■ **EXERCISE INSTRUCTIONS**: Report how many lines below include "from", giving the figure alone.

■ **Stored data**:
========================================================================
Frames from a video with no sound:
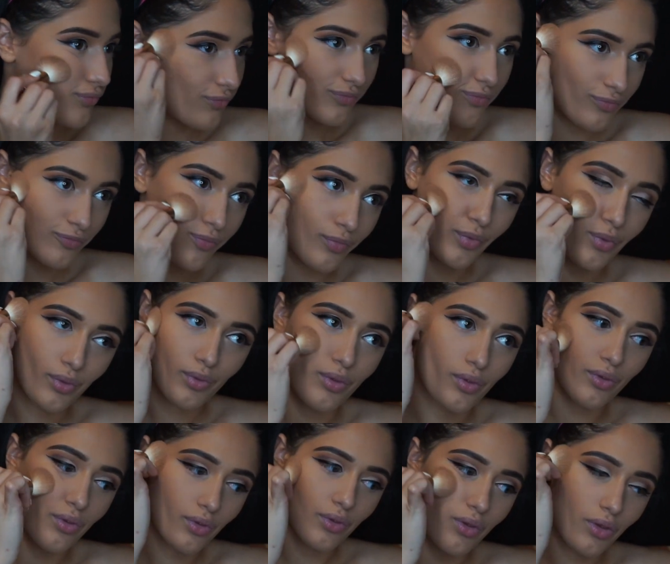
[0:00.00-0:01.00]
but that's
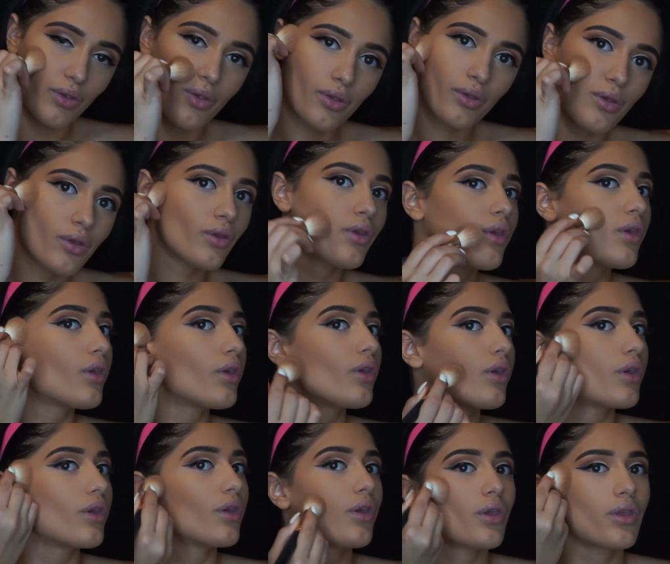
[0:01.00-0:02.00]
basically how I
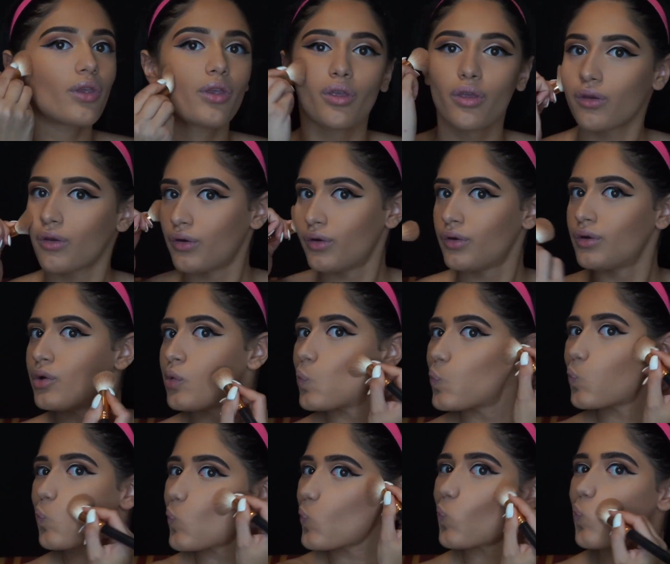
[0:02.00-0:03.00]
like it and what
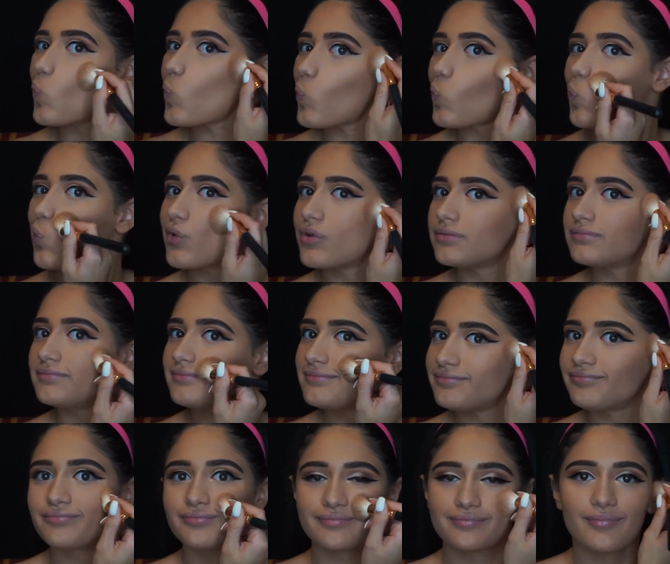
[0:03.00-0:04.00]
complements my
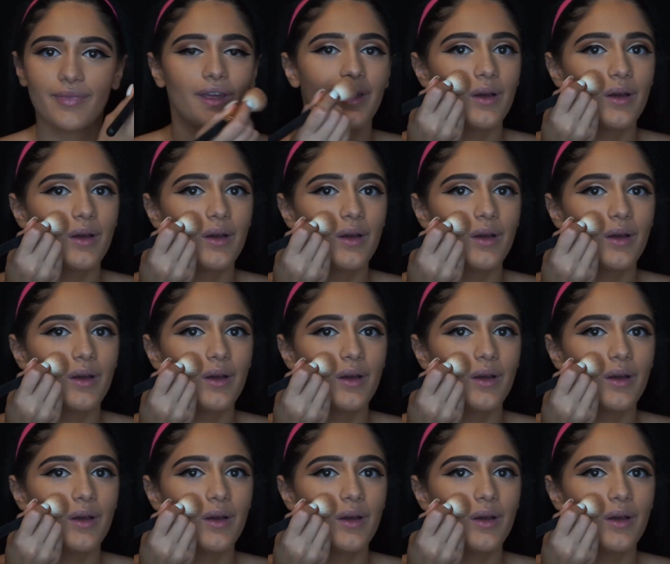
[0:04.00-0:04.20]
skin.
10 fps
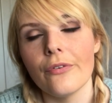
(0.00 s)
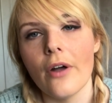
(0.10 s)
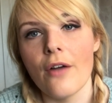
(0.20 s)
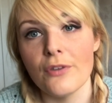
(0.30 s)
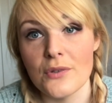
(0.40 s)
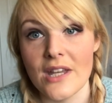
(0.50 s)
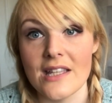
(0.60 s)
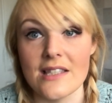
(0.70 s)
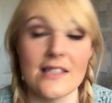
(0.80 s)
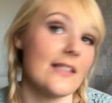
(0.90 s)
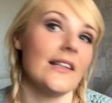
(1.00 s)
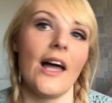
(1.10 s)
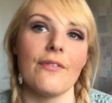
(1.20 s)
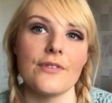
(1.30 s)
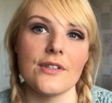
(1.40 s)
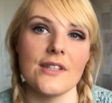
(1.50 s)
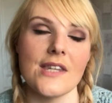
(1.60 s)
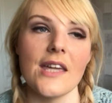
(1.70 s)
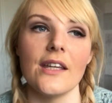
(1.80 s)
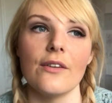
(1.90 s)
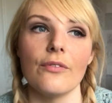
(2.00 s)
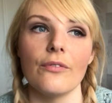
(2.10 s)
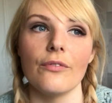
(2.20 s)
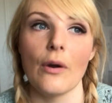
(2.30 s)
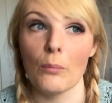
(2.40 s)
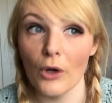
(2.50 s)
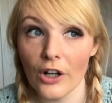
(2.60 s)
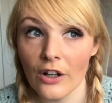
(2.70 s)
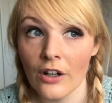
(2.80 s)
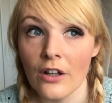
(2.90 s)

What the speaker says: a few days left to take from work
========================================================================
■ **SOLUTION TO THIS PROBLEM**: 2